In Bosnia, as elsewhere, the Clinton Administration is
confusing peace agreements with peace and confusing a peace
process with a willingness to effect real peace.
If the only
impediment to the President placing U.S. forces in Bosnia is the
completion of some sort of “peace agreement,” it is a
safe bet that they will wind up in harm’s way on the ground in
the Balkans.

And while President Clinton’s rhetoric is characteristically
mutating with each public appearance, his formula of yesterday
concerning congressional authorization of such a deployment is
worrisome: “If a peace agreement is reached, I will request
an expression of support in Congress for committing United States
troops to a NATO implementation force.” It appears that
the President has in mind an “expression of support”
for forces already deployed — when the natural inclination is to
rally around the troops — rather than an a priori
congressional approval of such a deployment.

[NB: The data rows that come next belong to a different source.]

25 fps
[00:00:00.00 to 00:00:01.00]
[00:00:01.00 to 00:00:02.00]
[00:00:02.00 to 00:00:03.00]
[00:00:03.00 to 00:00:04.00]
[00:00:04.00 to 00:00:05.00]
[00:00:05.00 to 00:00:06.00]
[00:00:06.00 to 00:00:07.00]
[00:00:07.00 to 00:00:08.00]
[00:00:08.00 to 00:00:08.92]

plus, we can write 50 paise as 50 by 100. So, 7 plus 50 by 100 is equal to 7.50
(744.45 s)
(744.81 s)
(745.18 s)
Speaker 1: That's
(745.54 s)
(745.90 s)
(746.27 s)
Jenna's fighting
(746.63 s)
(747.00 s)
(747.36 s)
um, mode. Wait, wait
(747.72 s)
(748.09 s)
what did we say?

If Congress wishes to avoid being hornswoggled in this
manner, it must act now. In the face of a President
clearly indifferent to legislative prerogatives concerning the
non-emergency deployment of American military personnel and a
Secretary of Defense who has said that he will use funds from
other defense accounts to pay the $1.5-2 billion costs associated
with a U.S. deployment in Bosnia, Congress has no choice: It
must prevent any appropriated funds from being spent in the
absence of legislation explicitly authorizing such expenditures.

By doing so quickly, the impact of not having American troops
serve as targets/peacekeepers in Bosnia — on both the
negotiations now underway and on NATO — can be minimized.